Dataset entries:
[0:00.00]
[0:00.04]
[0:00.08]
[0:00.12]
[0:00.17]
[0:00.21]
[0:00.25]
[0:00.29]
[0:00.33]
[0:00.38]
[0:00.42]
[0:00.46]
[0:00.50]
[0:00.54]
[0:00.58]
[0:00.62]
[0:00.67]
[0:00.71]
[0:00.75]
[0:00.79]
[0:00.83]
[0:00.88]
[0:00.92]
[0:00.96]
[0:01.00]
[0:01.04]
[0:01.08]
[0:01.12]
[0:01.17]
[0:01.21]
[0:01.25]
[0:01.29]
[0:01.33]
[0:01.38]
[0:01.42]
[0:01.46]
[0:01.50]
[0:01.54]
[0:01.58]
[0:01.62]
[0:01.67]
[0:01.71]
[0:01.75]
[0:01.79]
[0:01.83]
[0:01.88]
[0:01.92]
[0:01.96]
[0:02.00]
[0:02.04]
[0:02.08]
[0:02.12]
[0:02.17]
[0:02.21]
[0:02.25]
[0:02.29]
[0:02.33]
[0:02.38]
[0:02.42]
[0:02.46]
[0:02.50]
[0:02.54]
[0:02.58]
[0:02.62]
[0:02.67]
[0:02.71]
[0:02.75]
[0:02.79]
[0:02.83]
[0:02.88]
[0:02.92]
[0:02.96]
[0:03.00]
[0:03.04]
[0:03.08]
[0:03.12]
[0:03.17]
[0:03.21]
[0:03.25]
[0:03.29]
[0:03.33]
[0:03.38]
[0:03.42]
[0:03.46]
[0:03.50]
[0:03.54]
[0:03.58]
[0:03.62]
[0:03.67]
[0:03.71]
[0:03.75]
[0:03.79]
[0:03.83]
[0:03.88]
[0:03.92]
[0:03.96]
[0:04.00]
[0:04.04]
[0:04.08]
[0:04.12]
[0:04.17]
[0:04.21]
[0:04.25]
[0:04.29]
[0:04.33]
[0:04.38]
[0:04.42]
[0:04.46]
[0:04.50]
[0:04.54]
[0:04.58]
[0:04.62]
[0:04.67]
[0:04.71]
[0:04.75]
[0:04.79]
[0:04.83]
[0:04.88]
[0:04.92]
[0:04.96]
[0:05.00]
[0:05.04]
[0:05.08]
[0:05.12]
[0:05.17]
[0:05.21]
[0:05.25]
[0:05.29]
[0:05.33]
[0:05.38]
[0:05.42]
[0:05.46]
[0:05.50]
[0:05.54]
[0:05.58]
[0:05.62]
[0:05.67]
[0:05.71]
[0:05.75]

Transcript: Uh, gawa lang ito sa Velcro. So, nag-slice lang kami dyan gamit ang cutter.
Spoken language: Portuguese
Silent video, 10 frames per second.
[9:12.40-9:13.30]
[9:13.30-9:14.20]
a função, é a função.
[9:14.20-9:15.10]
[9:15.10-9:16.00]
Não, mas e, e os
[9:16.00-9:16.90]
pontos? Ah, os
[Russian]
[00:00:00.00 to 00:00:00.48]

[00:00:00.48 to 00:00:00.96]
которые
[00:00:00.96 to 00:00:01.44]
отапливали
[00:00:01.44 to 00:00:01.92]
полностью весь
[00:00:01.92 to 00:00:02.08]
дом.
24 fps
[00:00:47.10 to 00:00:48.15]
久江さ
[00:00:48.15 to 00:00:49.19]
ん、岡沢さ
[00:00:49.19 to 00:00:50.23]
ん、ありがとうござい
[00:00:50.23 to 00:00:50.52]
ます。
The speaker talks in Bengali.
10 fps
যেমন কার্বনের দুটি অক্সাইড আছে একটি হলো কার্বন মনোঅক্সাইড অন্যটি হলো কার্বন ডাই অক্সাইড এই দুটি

Exercise description: You are asked to transcribe the complete data exactly.

Written solution:
[0:00.00]
[0:00.04]
[0:00.08]
[0:00.12]
[0:00.17]
[0:00.21]
[0:00.25]
[0:00.29]
[0:00.33]
[0:00.38]
[0:00.42]
[0:00.46]
[0:00.50]
[0:00.54]
[0:00.58]
[0:00.62]
[0:00.67]
[0:00.71]
[0:00.75]
[0:00.79]
[0:00.83]
[0:00.88]
[0:00.92]
[0:00.96]
[0:01.00]
[0:01.04]
[0:01.08]
[0:01.12]
[0:01.17]
[0:01.21]
[0:01.25]
[0:01.29]
[0:01.33]
[0:01.38]
[0:01.42]
[0:01.46]
[0:01.50]
[0:01.54]
[0:01.58]
[0:01.62]
[0:01.67]
[0:01.71]
[0:01.75]
[0:01.79]
[0:01.83]
[0:01.88]
[0:01.92]
[0:01.96]
[0:02.00]
[0:02.04]
[0:02.08]
[0:02.12]
[0:02.17]
[0:02.21]
[0:02.25]
[0:02.29]
[0:02.33]
[0:02.38]
[0:02.42]
[0:02.46]
[0:02.50]
[0:02.54]
[0:02.58]
[0:02.62]
[0:02.67]
[0:02.71]
[0:02.75]
[0:02.79]
[0:02.83]
[0:02.88]
[0:02.92]
[0:02.96]
[0:03.00]
[0:03.04]
[0:03.08]
[0:03.12]
[0:03.17]
[0:03.21]
[0:03.25]
[0:03.29]
[0:03.33]
[0:03.38]
[0:03.42]
[0:03.46]
[0:03.50]
[0:03.54]
[0:03.58]
[0:03.62]
[0:03.67]
[0:03.71]
[0:03.75]
[0:03.79]
[0:03.83]
[0:03.88]
[0:03.92]
[0:03.96]
[0:04.00]
[0:04.04]
[0:04.08]
[0:04.12]
[0:04.17]
[0:04.21]
[0:04.25]
[0:04.29]
[0:04.33]
[0:04.38]
[0:04.42]
[0:04.46]
[0:04.50]
[0:04.54]
[0:04.58]
[0:04.62]
[0:04.67]
[0:04.71]
[0:04.75]
[0:04.79]
[0:04.83]
[0:04.88]
[0:04.92]
[0:04.96]
[0:05.00]
[0:05.04]
[0:05.08]
[0:05.12]
[0:05.17]
[0:05.21]
[0:05.25]
[0:05.29]
[0:05.33]
[0:05.38]
[0:05.42]
[0:05.46]
[0:05.50]
[0:05.54]
[0:05.58]
[0:05.62]
[0:05.67]
[0:05.71]
[0:05.75]

Transcript: Uh, gawa lang ito sa Velcro. So, nag-slice lang kami dyan gamit ang cutter.
Spoken language: Portuguese
Silent video, 10 frames per second.
[9:12.40-9:13.30]
[9:13.30-9:14.20]
a função, é a função.
[9:14.20-9:15.10]
[9:15.10-9:16.00]
Não, mas e, e os
[9:16.00-9:16.90]
pontos? Ah, os
[Russian]
[00:00:00.00 to 00:00:00.48]

[00:00:00.48 to 00:00:00.96]
которые
[00:00:00.96 to 00:00:01.44]
отапливали
[00:00:01.44 to 00:00:01.92]
полностью весь
[00:00:01.92 to 00:00:02.08]
дом.
24 fps
[00:00:47.10 to 00:00:48.15]
久江さ
[00:00:48.15 to 00:00:49.19]
ん、岡沢さ
[00:00:49.19 to 00:00:50.23]
ん、ありがとうござい
[00:00:50.23 to 00:00:50.52]
ます。
The speaker talks in Bengali.
10 fps
যেমন কার্বনের দুটি অক্সাইড আছে একটি হলো কার্বন মনোঅক্সাইড অন্যটি হলো কার্বন ডাই অক্সাইড এই দুটি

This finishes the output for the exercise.